# Chapter 7

## Enter the Hast Table

In Python, the hash table is called a "dictionary". Here's an example.

In [3]:
menu = {"french fries": 0.75, 
        "hamburger": 2.50, 
        "hot dog": 1.50, 
        "soda": 0.60}

In [4]:
menu

{'french fries': 0.75, 'hamburger': 2.5, 'hot dog': 1.5, 'soda': 0.6}

In [5]:
menu["french fries"]

0.75

Looking up a value in a hash table has an efficiency of $O(N)$.

## Building a Thesaurus for Fun and Profit, but Mainly Profit

In [6]:
thesaurus = {}

In [7]:
thesaurus["bad"] = "evil"

In [8]:
thesaurus

{'bad': 'evil'}

In [9]:
thesaurus["cab"] = "taxi"

In [10]:
thesaurus

{'bad': 'evil', 'cab': 'taxi'}

In [11]:
thesaurus["ace"] = "star"

In [12]:
thesaurus

{'bad': 'evil', 'cab': 'taxi', 'ace': 'star'}

In [13]:
thesaurus["bad"]

'evil'

## Dealing with Collisions

In [14]:
thesaurus["dab"] = "pat"

In [15]:
thesaurus

{'bad': 'evil', 'cab': 'taxi', 'ace': 'star', 'dab': 'pat'}

## Practical Examples

Instead of using arrays for creating sets (i.e., array-based sets), we can use a hash table.

In [16]:
set = {}

In [17]:
# a piece of data in the set is the key,
# and the corresponding value can be anything... usually
# something that doesn't take much memory
set["apple"] = 1
set["banana"] = 1
set["cucumber"] = 1

In [18]:
set

{'apple': 1, 'banana': 1, 'cucumber': 1}

Instead of a $O(N)$ linear search to check whether a piece of data exists, we can just add the data to the hash table set.

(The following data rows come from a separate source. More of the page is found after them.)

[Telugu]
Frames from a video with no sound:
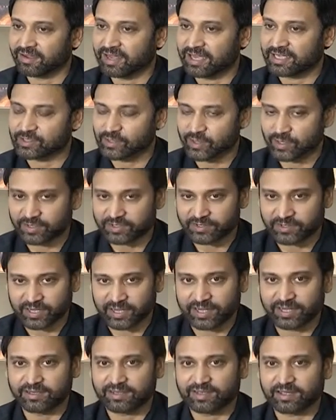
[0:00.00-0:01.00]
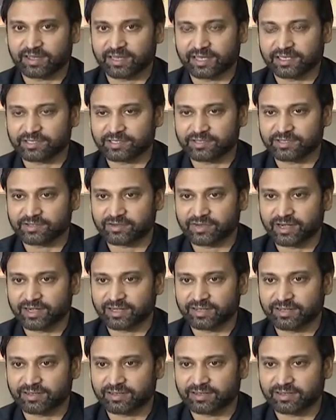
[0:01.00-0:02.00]
ఐ సా ది ట్రెండ్ కలెక్షన్స్
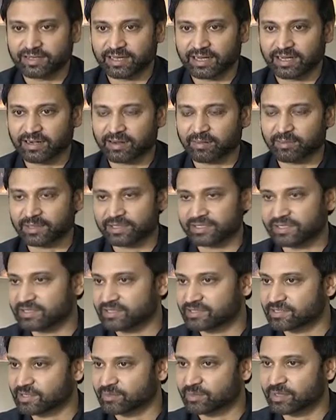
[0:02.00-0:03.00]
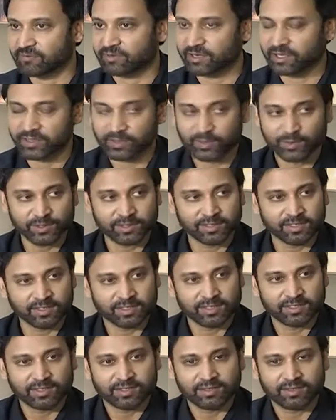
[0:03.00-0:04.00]
ట్రెండ్ ఎక్కడ పెద్ద డిస్టర్బ్ అవ్వలేదు
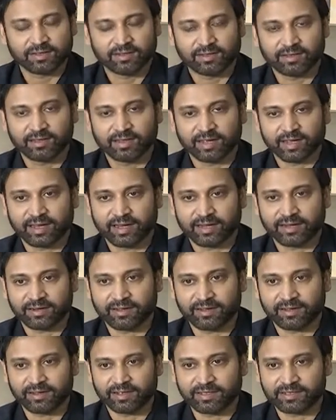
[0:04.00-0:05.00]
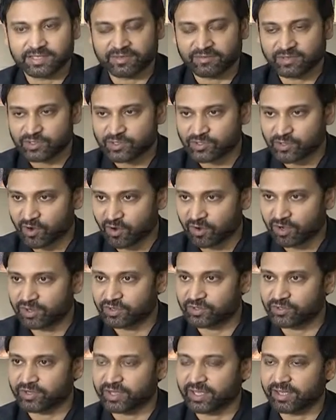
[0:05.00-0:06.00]
అండ్ ఇట్స్ ఈవెన్ స్ట్రాంగర్
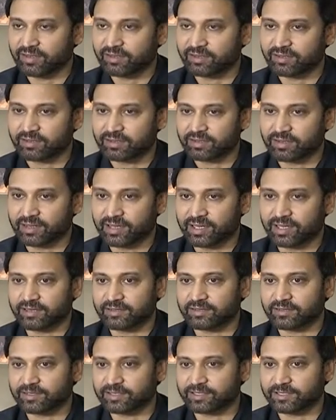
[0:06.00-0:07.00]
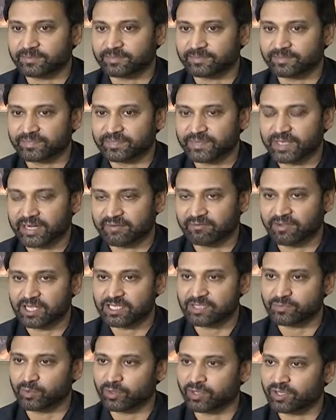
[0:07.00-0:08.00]
టుడే అండ్ ది
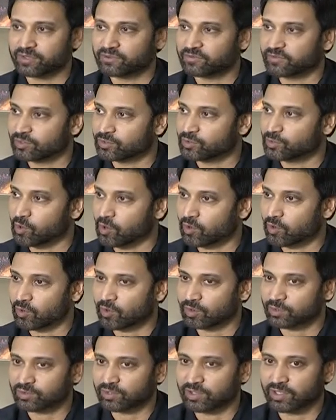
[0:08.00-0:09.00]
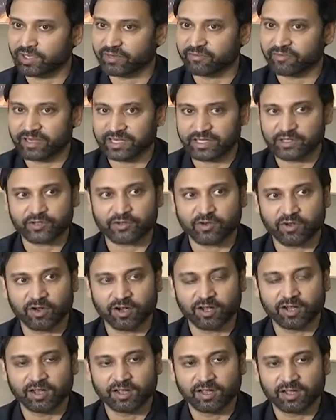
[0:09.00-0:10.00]
అడ్వాన్స్ బుకింగ్స్ ఫర్ టుమారో ఆల్సో లైక్ వెరీ
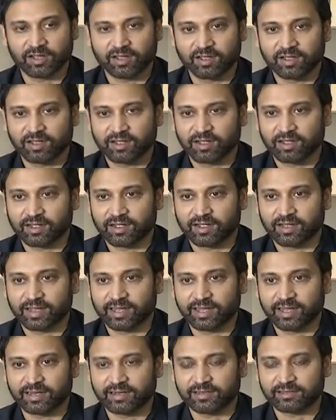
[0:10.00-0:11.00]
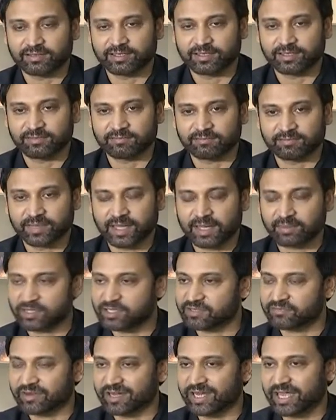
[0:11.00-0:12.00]
స్ట్రాంగ్ అండ్ ఐమ్
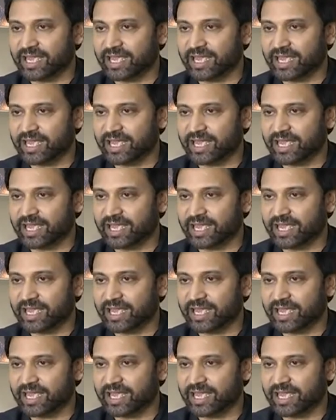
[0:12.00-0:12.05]
జస్ట్ వెరీ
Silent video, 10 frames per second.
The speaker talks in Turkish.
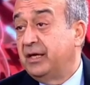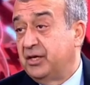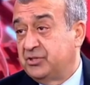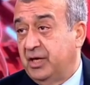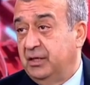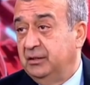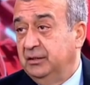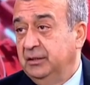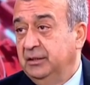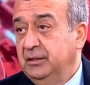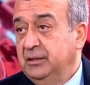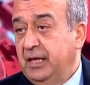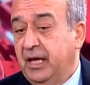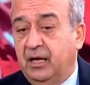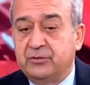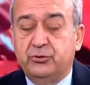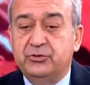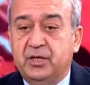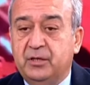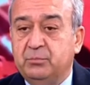geçerli. Hı hı. Yani az
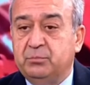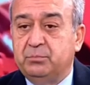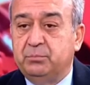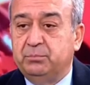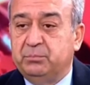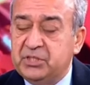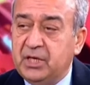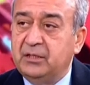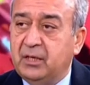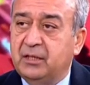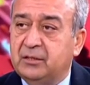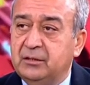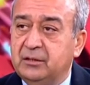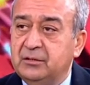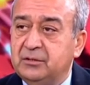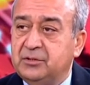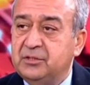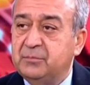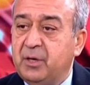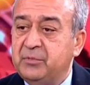önce bir şeyin de altını
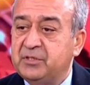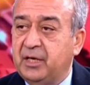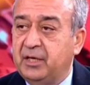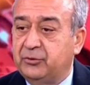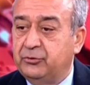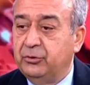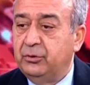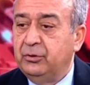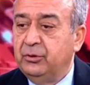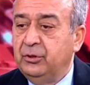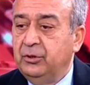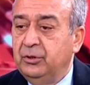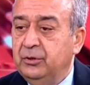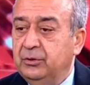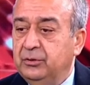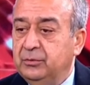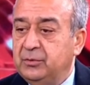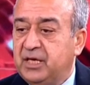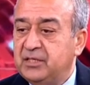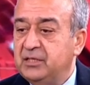çizmemiz gerekiyor. Ee,
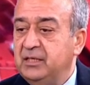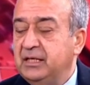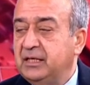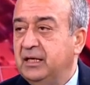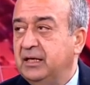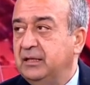kesinlikle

Even if it already exists, we just overwrite the existing data with the new (duplicate) data.

In [19]:
set["banana"] = 1

In [20]:
set

{'apple': 1, 'banana': 1, 'cucumber': 1}

Hash tables are perfect for any situation where we want to keep track of which values exists within a dataset.

Using a hash table, we can write a function that has $O(N)$ efficiency (instead of $O(N^2)$) to check whether an array has duplicate values.

In [47]:
def has_duplicate_value(array):
    existing_values = {}
    for i in range(len(array)):
        if existing_values.get(array[i]) is None:
            existing_values[array[i]] = 1
        else:
            # print(existing_values)
            return(True)
    # print(existing_values)
    return(False)

In [48]:
short_list = [1, 3, 5, 7, 9, 11]

In [49]:
has_duplicate_value(short_list)

False

In [50]:
short_list = [1, 3, 5, 7, 9, 3]

In [51]:
has_duplicate_value(short_list)

True

Let’s say we are building an electronic voting machine, in which voters can choose from a list of candidates or write in another candidate.

In [67]:
votes = []

def add_vote(candidate):
    votes.append(candidate)

In [68]:
add_vote("Thomas Jefferson")
add_vote("John Adams")
add_vote("John Adams")
add_vote("Thomas Jefferson")
add_vote("John Adams")
add_vote("John Adams")
add_vote("Thomas Jefferson")
add_vote("Thomas Jefferson")
add_vote("Thomas Jefferson")
add_vote("Bill McGillicuddy")

In [69]:
votes

['Thomas Jefferson',
 'John Adams',
 'John Adams',
 'Thomas Jefferson',
 'John Adams',
 'John Adams',
 'Thomas Jefferson',
 'Thomas Jefferson',
 'Thomas Jefferson',
 'Bill McGillicuddy']

Insertions are $O(N)$ efficient, but we'd end up with a really long array. To count the votes at the end of the day would take $O(N)$. That's unnecessary. Instead, use a hash table to store the data in the first place.

In [70]:
votes = {}

def add_vote(candidate):
    if votes.get(candidate) is not None:
        votes[candidate] = votes[candidate] + 1
    else:
        votes[candidate] = 1

def count_votes():
    return(votes)

In [71]:
add_vote("Thomas Jefferson")
add_vote("John Adams")
add_vote("John Adams")
add_vote("Thomas Jefferson")
add_vote("John Adams")
add_vote("John Adams")
add_vote("Thomas Jefferson")
add_vote("Thomas Jefferson")
add_vote("Thomas Jefferson")
add_vote("Bill McGillicuddy")

In [72]:
count_votes()

{'Thomas Jefferson': 5, 'John Adams': 4, 'Bill McGillicuddy': 1}

This way each insertion is $O(1)$ and then counting the votes at the end of the day is also $O(1)$. Boom.